The Lord God is my Strength, my personal bravery, and my invincible army; He makes my feet like hinds’ feet and will make me to walk [not to stand still in terror, but to walk] and make [spiritual] progress upon my high places [of trouble, suffering, or responsibility]! Habakkuk 3:19 Amplified
A friend gave me this verse this week, and its influence on my spirit has been massive. I thought about Hannah Hurnard’s little book, Hinds Feet on High Places, and what force it had on me as a young missionary. I determined not to be “Little Miss Much Afraid,” the main character of the book, who receives a new name from her Maker, “Grace and Glory.” To walk through suffering requires personal bravery—sometimes a Marine “Army of One!” And to walk through those high places of trouble and suffering, we must receive from the Lord God the new name that comes with the gift of strength and personal bravery, the ability to walk—not to stand still in terror. In grief crisis, I have stood still. I focused on myself and I wanted to run away from my life! Then I discovered David had thought of it first, when he wrote in Psalm 55,
My heart is sore pained within me: and the terrors of death are fallen upon me. Fearfulness and trembling are come upon me, and horror hath overwhelmed me. And I said, Oh that I had wings like a dove! for then would I fly away, and be at rest (Psalm 55:4-6)
Running away didn’t work for David, and it didn’t work for me either. So I heard the Word and comfort of Habakkuk. In the midst of great trial—terrifying unknown thick darkness—he prayed for three things (v. 2), things I pray for us as well who are working together through grief:
- Revive Your work. Lord, help us not to stand still in terror, but to keep walking, to keep trusting, and to be brave beyond our brokenness. It is Your work in us that makes it possible.
- Make Yourself known. The most frightening thing about grief crisis is that God seems so far away.
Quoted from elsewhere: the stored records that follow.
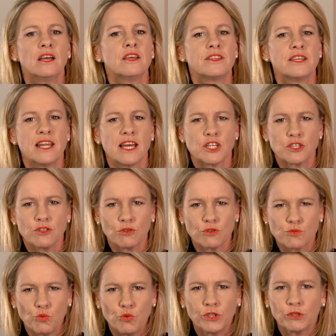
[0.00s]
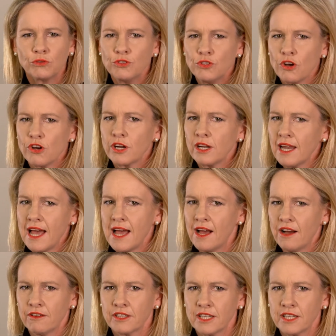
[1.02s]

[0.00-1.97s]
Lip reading: The Nationals will not allow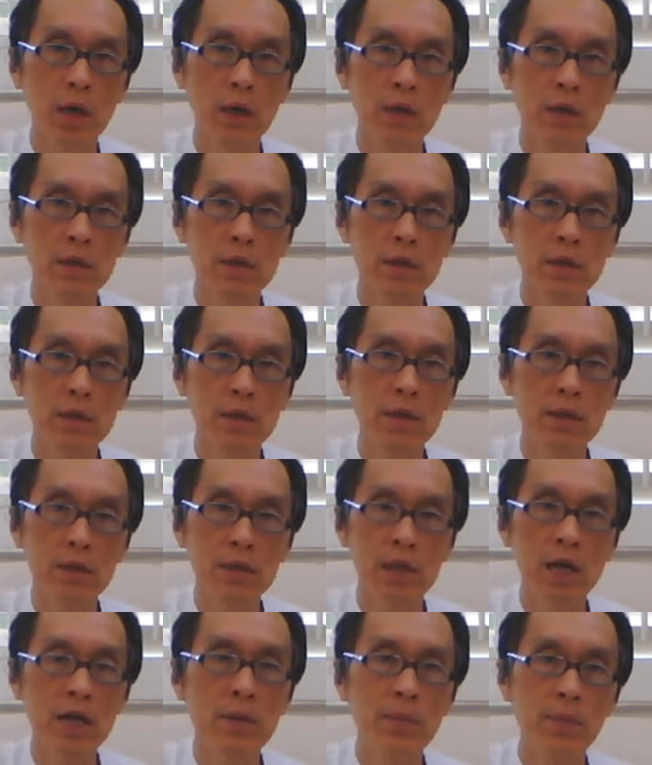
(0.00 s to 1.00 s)
snake
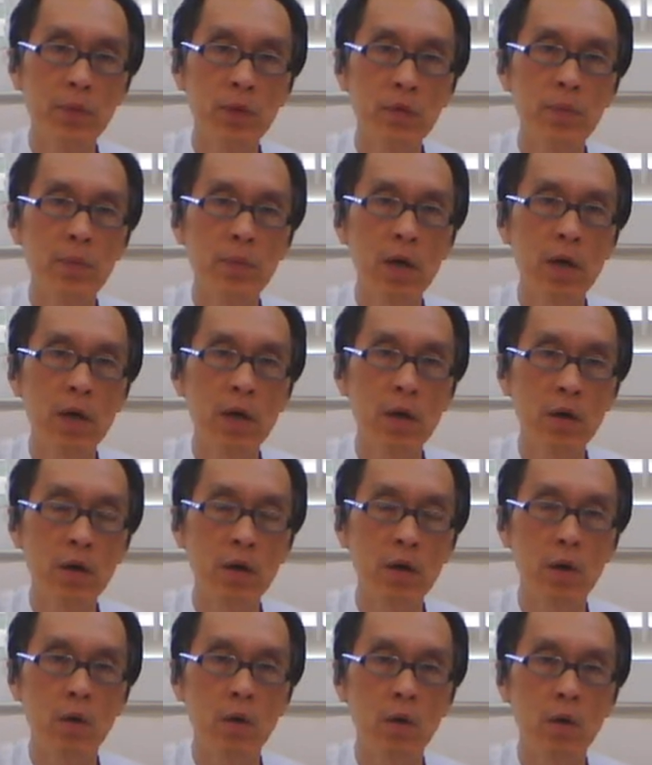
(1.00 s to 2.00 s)
slide pupa
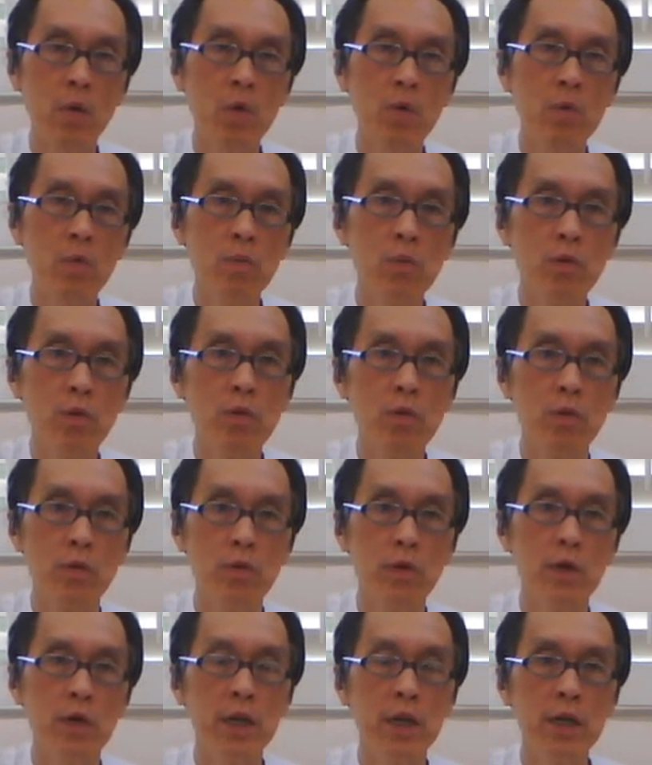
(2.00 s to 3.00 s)
or worm move.
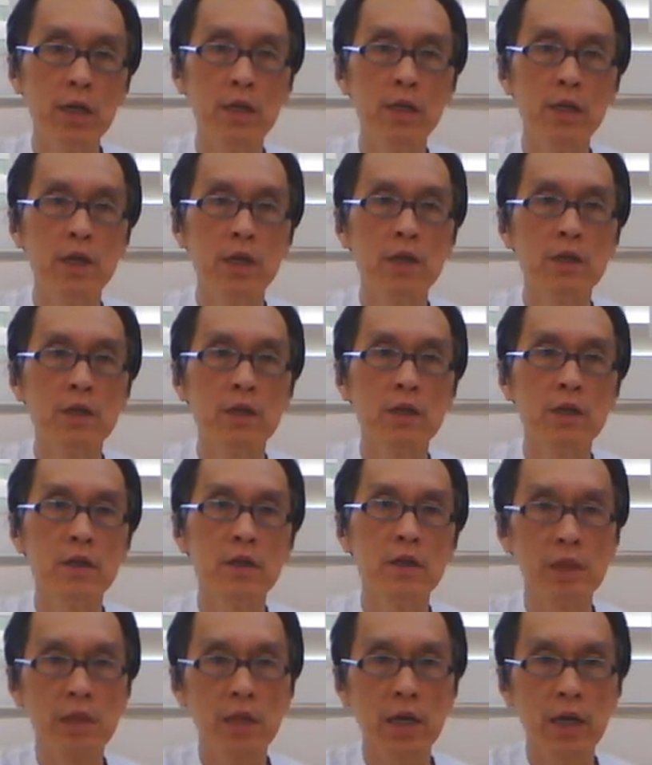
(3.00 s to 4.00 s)
Okay. So
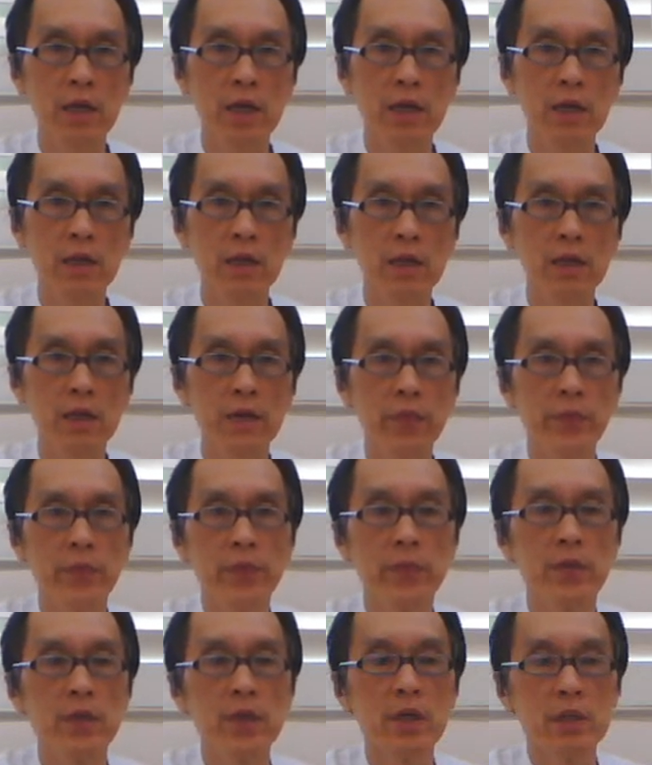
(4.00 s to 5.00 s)
it's like
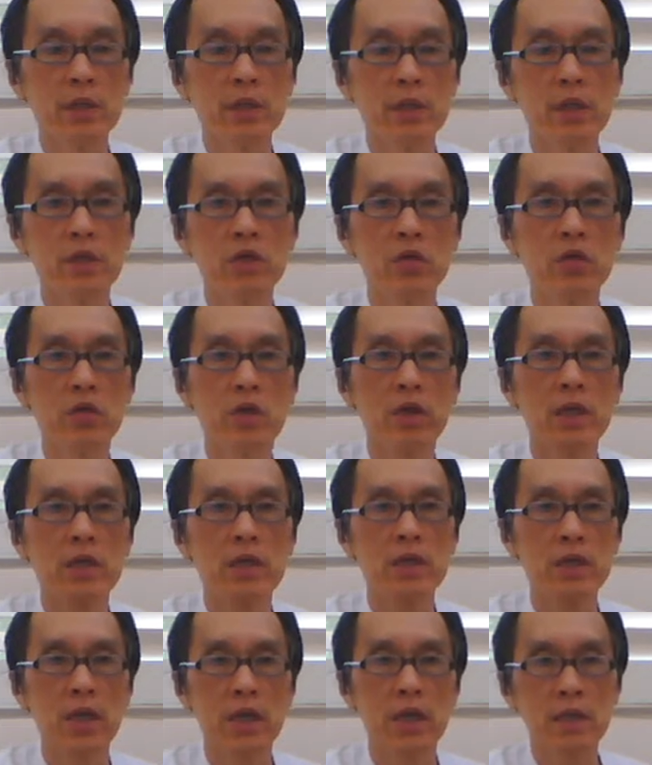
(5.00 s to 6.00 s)
this joint
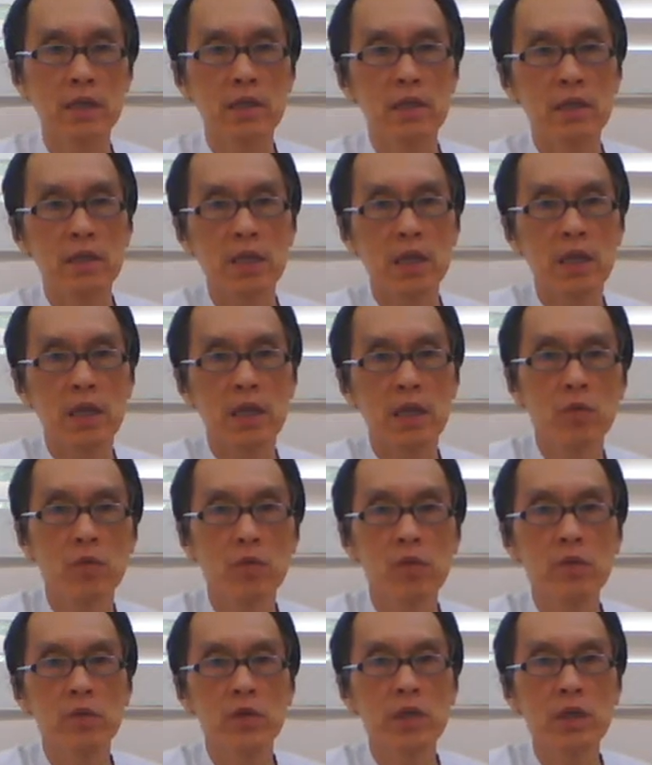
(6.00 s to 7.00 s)
is like the snake
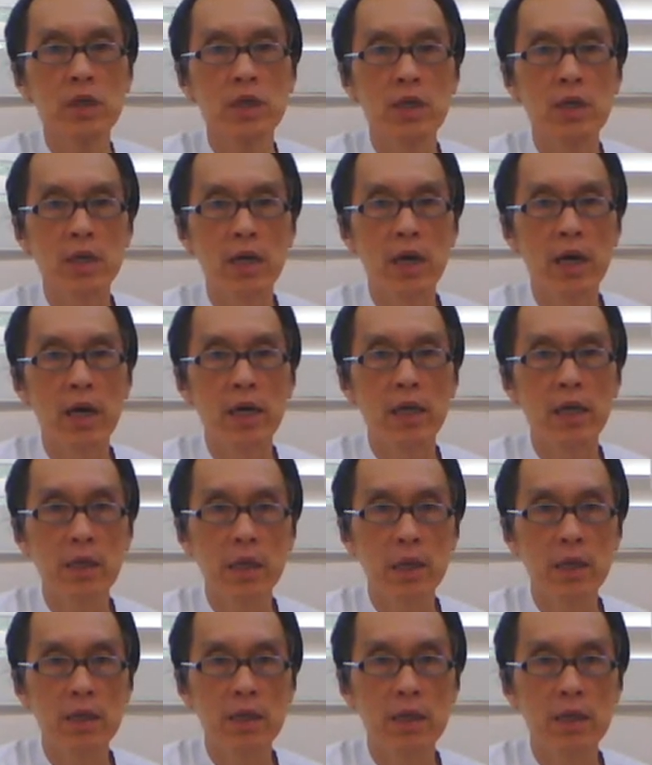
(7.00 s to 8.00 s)
moving, and
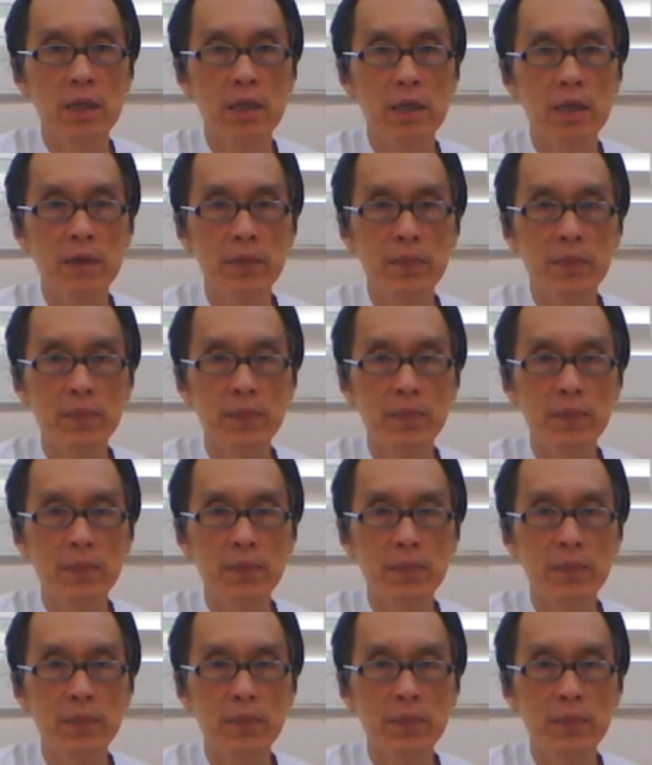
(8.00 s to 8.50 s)
then the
Habakkuk must have felt the same way in the darkness of the exile that had fallen on a sinful nation. Habakkuk watched, brokenhearted, as the glory of a nation who bore the name of God’s people, turned their glory into shame. God, where are You in this madness? Just stop when the terrors of death have overwhelmed you and pray with Habakkuk, My Savior, make Yourself known to me!
- Remember mercy. When God has chosen for you to walk through suffering rather than be delivered from it, He will give you an ocean of mercy, through which you can navigate in the choppy waters of life to safety. Call upon Him to lavish His mercy upon you!
Perhaps Habakkuk was comforted by the words of David as he wrote this inspiring chapter. David knew that overcoming the troubles of life is the work of God—Here is David’s version of Habakkuk 3:19:
Though I walk in the midst of trouble, thou wilt revive me: thou shalt stretch forth thine hand against the wrath of mine enemies, and thy right hand shall save me. The Lord will perfect that which concerneth me: thy mercy, O Lord, endureth for ever: forsake not the works of thine own hands (Psalm 138:7-8).
My dear grieving friends, I pray that the great hope of Habakkuk will be yours today. Exchange your name of “Much Afraid” for His “Grace and Glory.” And when your grief is fresh, and overwhelming, and raw, and it seems there is no way to walk forward, I have one more word for you. It’s my favorite verse of Exodus 20, the Ten Commandments chapter—
“And Moses drew near unto the thick darkness where God was.” Walk in your high places of trouble, suffering, and crushing new responsibility, even though right now the darkness is thick. God is here!